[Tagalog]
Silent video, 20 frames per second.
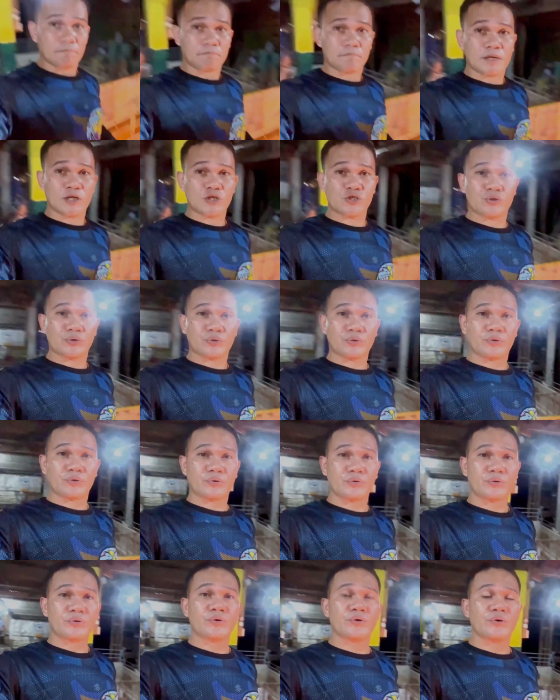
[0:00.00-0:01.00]

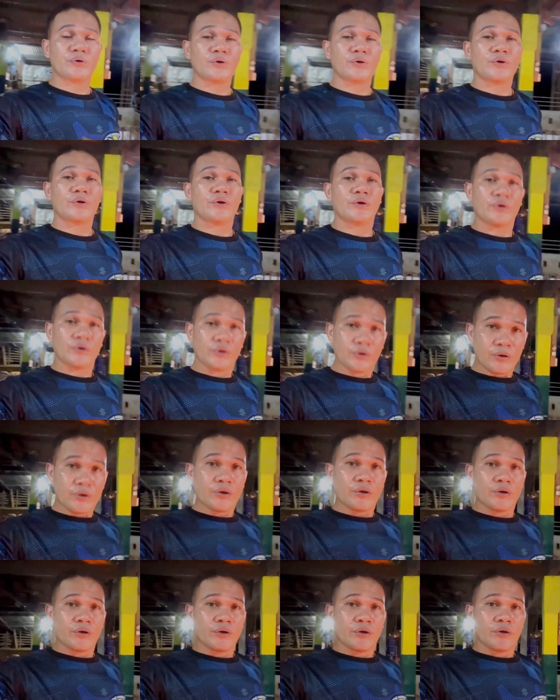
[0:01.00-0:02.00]
Medyo
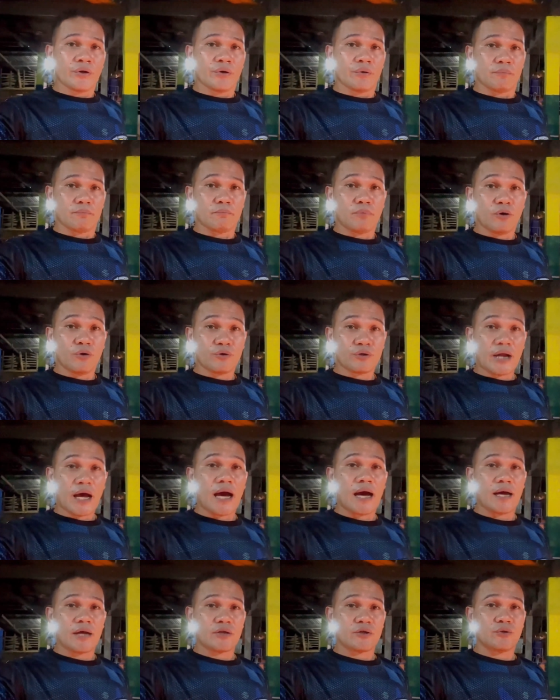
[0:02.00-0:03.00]
buo
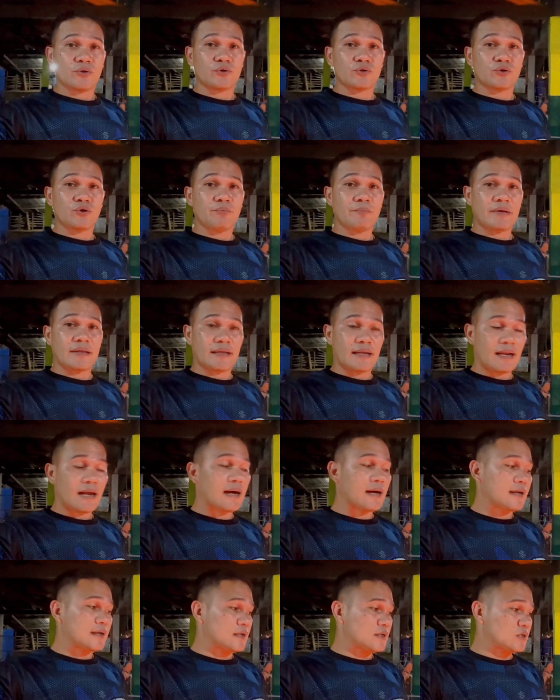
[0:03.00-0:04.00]
na yung dumi
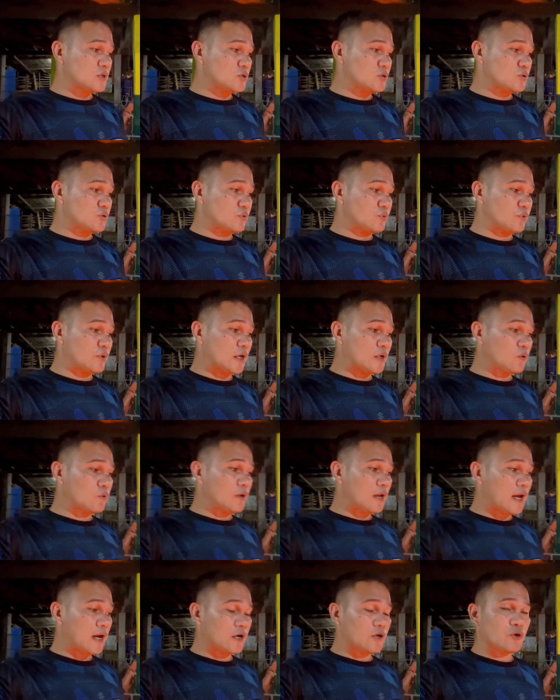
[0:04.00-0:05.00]
nila. So
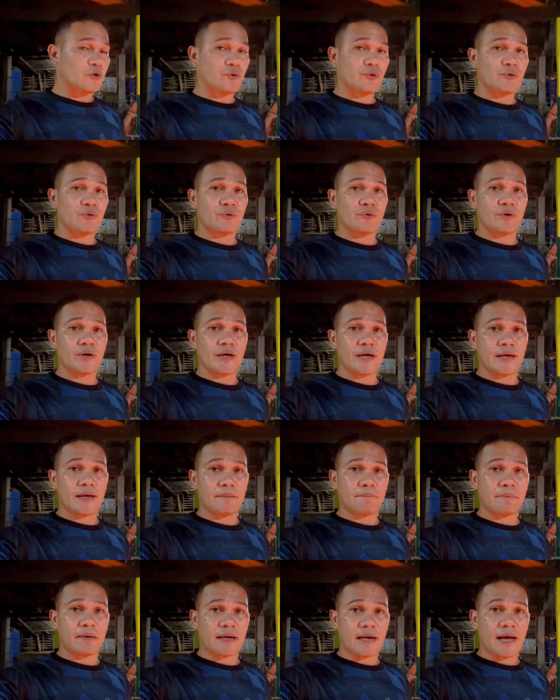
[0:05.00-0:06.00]
ganun lang yung
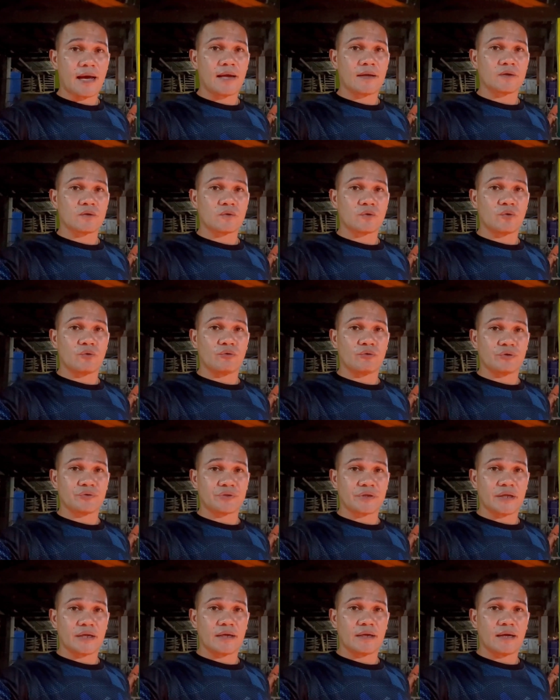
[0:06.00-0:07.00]
uh, paraan
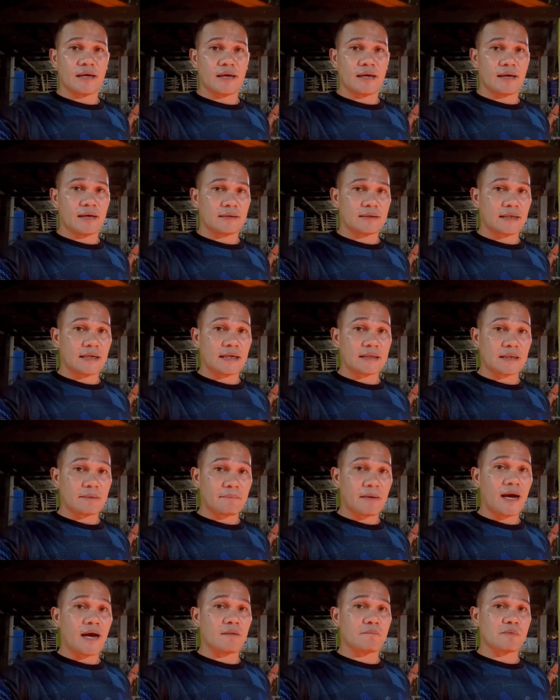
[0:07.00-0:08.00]
kung tin uh, ah,
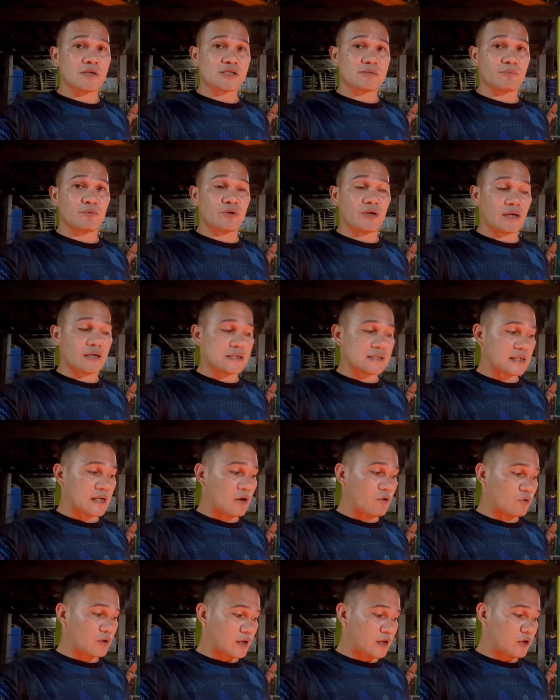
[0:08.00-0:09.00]
tinatamaan mismo ng
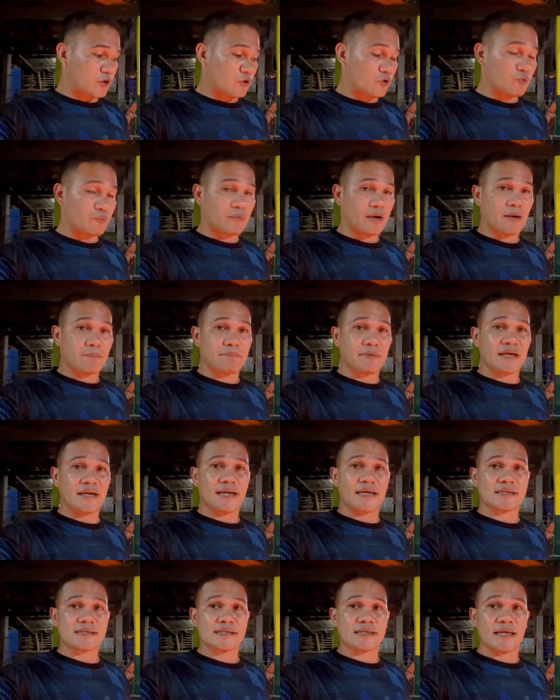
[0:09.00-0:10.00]
scouring yung mga
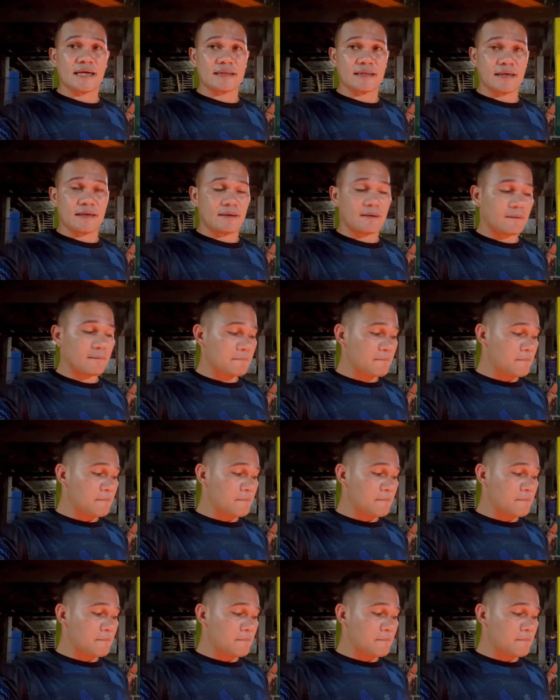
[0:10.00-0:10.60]
piglets natin.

Problem statement
Repeat the material above exactly; any picture in it is left out.

Answer below
[Tagalog]
Silent video, 20 frames per second.
[0:00.00-0:01.00]

[0:01.00-0:02.00]
Medyo
[0:02.00-0:03.00]
buo
[0:03.00-0:04.00]
na yung dumi
[0:04.00-0:05.00]
nila. So
[0:05.00-0:06.00]
ganun lang yung
[0:06.00-0:07.00]
uh, paraan
[0:07.00-0:08.00]
kung tin uh, ah,
[0:08.00-0:09.00]
tinatamaan mismo ng
[0:09.00-0:10.00]
scouring yung mga
[0:10.00-0:10.60]
piglets natin.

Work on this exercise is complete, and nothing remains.